The SP3000 AWGN core generates white Gaussian noise generator, which can be used to perform BER to extremely low BER levels (~10-15). The SP3000 uses a combination of the Box-Muller algorithm and the central limit theorem. The Box-Muller algorithm generates a unit normal random variable via a transformation of two independent random variables that are uniformly distributed. The outputs of multiple parallel Box-Muller designs are then averaged to obtain a PDF that is Gaussian to up to 10σ.
The Additive White Gaussian Noise (AWGN) generator is widely used in BERT curve calculation for Forward Error Correction (FEC) IPs. The software-based AWGN generator can take several days or several weeks for the BER curve calculation when reach low bit error rates. Also, the transferring software generated noise sample to the hardware IP is highly inefficient and it can be a performance bottleneck.
Hardware-based AWGN noise generator offers the speed of BER by several orders of magnitude. It can be connected to the designed IP for BERT curve calculation in the simulation. And also, it can be synthesized and implemented in FPGA with designed IP. In this case, the design IP can be tested in FPGA just like the prototype tested in the lab.

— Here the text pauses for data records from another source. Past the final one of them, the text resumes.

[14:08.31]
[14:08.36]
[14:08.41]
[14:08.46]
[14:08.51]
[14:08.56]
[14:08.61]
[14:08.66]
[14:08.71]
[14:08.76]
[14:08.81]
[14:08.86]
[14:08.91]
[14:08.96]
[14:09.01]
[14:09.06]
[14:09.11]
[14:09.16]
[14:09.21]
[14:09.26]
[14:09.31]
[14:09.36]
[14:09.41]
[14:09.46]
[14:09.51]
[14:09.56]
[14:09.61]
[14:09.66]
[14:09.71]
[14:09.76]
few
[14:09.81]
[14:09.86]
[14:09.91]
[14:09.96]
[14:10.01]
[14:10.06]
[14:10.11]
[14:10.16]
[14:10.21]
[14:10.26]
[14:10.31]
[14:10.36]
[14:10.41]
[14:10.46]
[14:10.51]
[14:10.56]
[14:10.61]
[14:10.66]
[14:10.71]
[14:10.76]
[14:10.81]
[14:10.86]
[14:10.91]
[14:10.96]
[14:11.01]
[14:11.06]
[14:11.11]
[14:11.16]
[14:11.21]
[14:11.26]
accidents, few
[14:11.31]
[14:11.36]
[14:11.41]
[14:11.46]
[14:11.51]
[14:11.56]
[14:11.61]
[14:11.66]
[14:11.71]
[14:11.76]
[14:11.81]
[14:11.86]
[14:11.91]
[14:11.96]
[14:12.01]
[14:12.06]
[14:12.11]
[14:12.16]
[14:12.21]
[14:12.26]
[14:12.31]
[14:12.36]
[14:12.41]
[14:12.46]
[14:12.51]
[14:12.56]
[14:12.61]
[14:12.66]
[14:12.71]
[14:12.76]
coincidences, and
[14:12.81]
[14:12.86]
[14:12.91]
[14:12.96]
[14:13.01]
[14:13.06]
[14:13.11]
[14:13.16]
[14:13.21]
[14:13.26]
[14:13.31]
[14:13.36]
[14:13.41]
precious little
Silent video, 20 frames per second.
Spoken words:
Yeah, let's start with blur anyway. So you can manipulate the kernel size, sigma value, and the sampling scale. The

We tested the hardware noise generator core using the iScope. Testing included two phases, in phase1 the noise generator run freely and the generated data is collected periodically in the iScope readMem. The resulting histogram is shown overlaying the expected Gaussian distribution (log scale is used).
In phase2, only samples > 5σ were written the the iScope readMem, this way the test was speeded up over million times to test the tail end of the noise distribution (log scale is used).